Regular exercise can help reduce stress and improve mental health. Make time for physical activity every day, whether it’s going for a walk, doing yoga, or lifting weights. 

  1. Connect with others

Remote work can be isolating, so it is important to maintain connections with others. Reach out to coworkers, friends, and family regularly through video calls, text messages, or email. Consider joining online communities or groups that share your interests or hobbies.

  1. Take breaks

Taking breaks is essential for mental health and can help you avoid burnout. Make sure to take breaks throughout the day, such as stepping away from your computer, taking a walk, or practicing mindfulness. 

  1. Practice self-care

Taking care of yourself is key to maintaining mental health. This can include things like getting enough sleep, eating well, and engaging in activities that bring you joy. Seek support if you’re feeling overwhelmed or struggling with your mental health, don’t hesitate to seek support. Talk to a friend, family member, or therapist, or consider reaching out to an employee assistance program if your company offers one.

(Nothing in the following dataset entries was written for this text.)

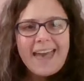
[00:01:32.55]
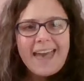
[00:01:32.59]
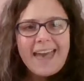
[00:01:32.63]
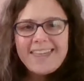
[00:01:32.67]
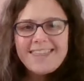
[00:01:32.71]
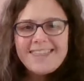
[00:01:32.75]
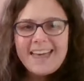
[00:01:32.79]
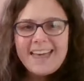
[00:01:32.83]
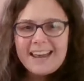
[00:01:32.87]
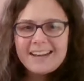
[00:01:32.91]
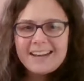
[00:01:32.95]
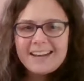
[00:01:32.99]

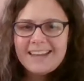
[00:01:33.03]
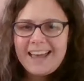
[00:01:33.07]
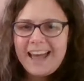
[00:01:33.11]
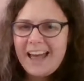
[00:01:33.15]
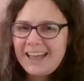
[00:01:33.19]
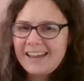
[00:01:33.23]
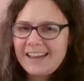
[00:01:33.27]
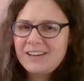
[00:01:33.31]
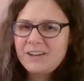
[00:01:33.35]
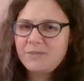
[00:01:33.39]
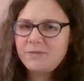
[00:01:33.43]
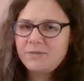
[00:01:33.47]
And that
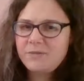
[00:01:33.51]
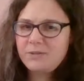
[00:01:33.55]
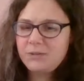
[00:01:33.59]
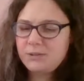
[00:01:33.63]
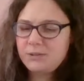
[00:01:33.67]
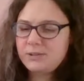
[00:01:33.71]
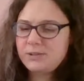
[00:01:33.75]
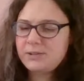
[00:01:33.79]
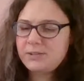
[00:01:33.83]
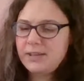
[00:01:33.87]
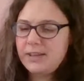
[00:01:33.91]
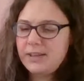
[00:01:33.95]
kind of
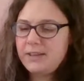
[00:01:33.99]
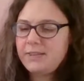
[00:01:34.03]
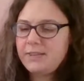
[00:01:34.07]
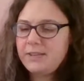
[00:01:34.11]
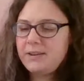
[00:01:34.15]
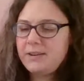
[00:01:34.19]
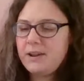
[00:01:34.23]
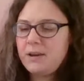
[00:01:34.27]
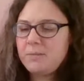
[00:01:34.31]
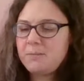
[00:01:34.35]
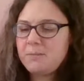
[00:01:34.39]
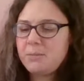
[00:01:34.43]
looks like
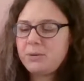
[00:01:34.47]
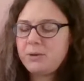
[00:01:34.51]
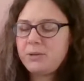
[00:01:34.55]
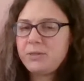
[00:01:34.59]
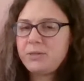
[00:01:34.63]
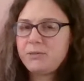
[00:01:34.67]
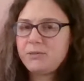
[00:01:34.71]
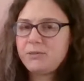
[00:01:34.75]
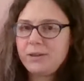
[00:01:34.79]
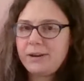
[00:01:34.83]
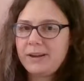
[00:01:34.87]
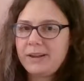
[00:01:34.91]
the number
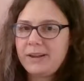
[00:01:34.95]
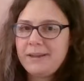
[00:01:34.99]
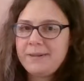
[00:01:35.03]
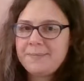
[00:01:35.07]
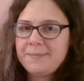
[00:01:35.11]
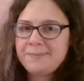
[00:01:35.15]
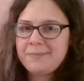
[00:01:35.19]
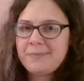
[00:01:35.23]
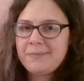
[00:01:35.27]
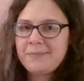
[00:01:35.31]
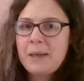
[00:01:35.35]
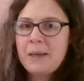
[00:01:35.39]

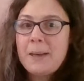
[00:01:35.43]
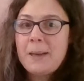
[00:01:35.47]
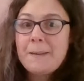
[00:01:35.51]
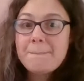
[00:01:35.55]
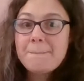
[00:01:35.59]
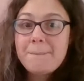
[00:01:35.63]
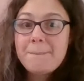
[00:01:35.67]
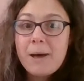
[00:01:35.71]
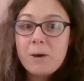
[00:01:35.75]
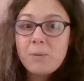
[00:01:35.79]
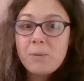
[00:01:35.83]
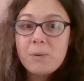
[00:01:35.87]
3,
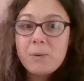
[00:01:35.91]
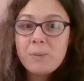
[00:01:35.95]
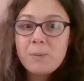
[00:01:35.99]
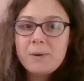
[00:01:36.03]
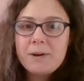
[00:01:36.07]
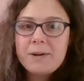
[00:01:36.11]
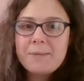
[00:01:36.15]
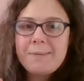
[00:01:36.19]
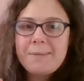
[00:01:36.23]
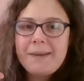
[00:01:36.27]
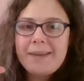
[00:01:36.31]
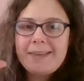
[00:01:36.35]
but we
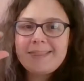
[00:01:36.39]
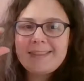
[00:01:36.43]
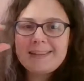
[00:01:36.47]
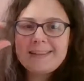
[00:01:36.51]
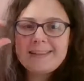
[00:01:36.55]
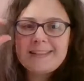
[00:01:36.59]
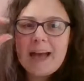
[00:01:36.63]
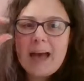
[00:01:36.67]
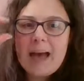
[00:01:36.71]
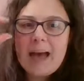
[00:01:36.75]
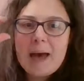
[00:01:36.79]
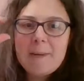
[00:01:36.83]
want to make
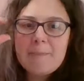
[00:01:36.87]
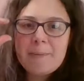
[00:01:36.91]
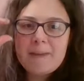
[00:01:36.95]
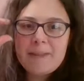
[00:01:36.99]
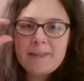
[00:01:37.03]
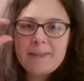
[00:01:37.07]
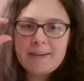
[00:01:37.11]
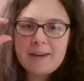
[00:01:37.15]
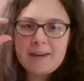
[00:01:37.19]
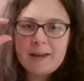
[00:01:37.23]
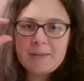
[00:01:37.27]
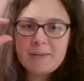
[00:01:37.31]
the top
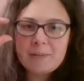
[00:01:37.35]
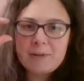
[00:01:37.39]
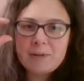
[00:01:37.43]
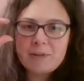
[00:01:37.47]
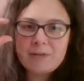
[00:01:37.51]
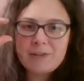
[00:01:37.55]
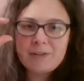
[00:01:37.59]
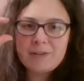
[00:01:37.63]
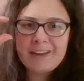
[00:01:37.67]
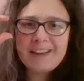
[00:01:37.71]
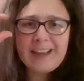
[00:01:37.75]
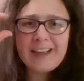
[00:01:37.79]
of the number
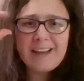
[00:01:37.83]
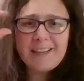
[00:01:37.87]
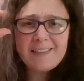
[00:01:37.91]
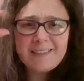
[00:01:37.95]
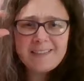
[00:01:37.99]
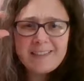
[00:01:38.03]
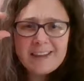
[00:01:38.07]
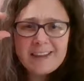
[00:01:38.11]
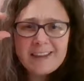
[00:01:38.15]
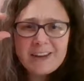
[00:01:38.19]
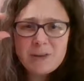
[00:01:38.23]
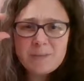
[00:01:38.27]
3 a
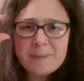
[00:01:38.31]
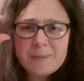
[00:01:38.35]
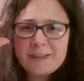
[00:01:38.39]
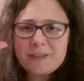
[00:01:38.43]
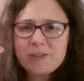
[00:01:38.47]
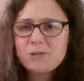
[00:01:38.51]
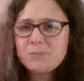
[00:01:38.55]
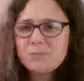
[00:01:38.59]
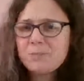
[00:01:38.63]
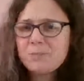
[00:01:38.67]
little bit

How your home affects your mental health

Numerous studies have shown that your environment can directly impact your mood, stress levels, and even your productivity. Clutter can be seriously distracting. Natural light can reduce anxiety. The color of your walls can energize or relax you. 

So it’s important to be intentional with your physical surroundings. In case you don’t have the ability to shape your space with elements that suit you best, you may want to consider finding a different location for your working hours. 

However, there are also some small tweaks that don’t require major purchases, time, or effort, but can have a huge impact:

  • Bring greenery inside your home
  • Choose lighting that is stimulating but doesn’t hurt your eyes
  • Find a calming playlist for background noise
  • Focus on air quality and invest in a humidifier or dehumidifier

Is remote work right for me?

Working remotely can present unique challenges to mental health, but with the right strategies in place, it’s possible to keep a healthy work-life balance. If you’re concerned about maintaining this balance, talk to a mental health professional today.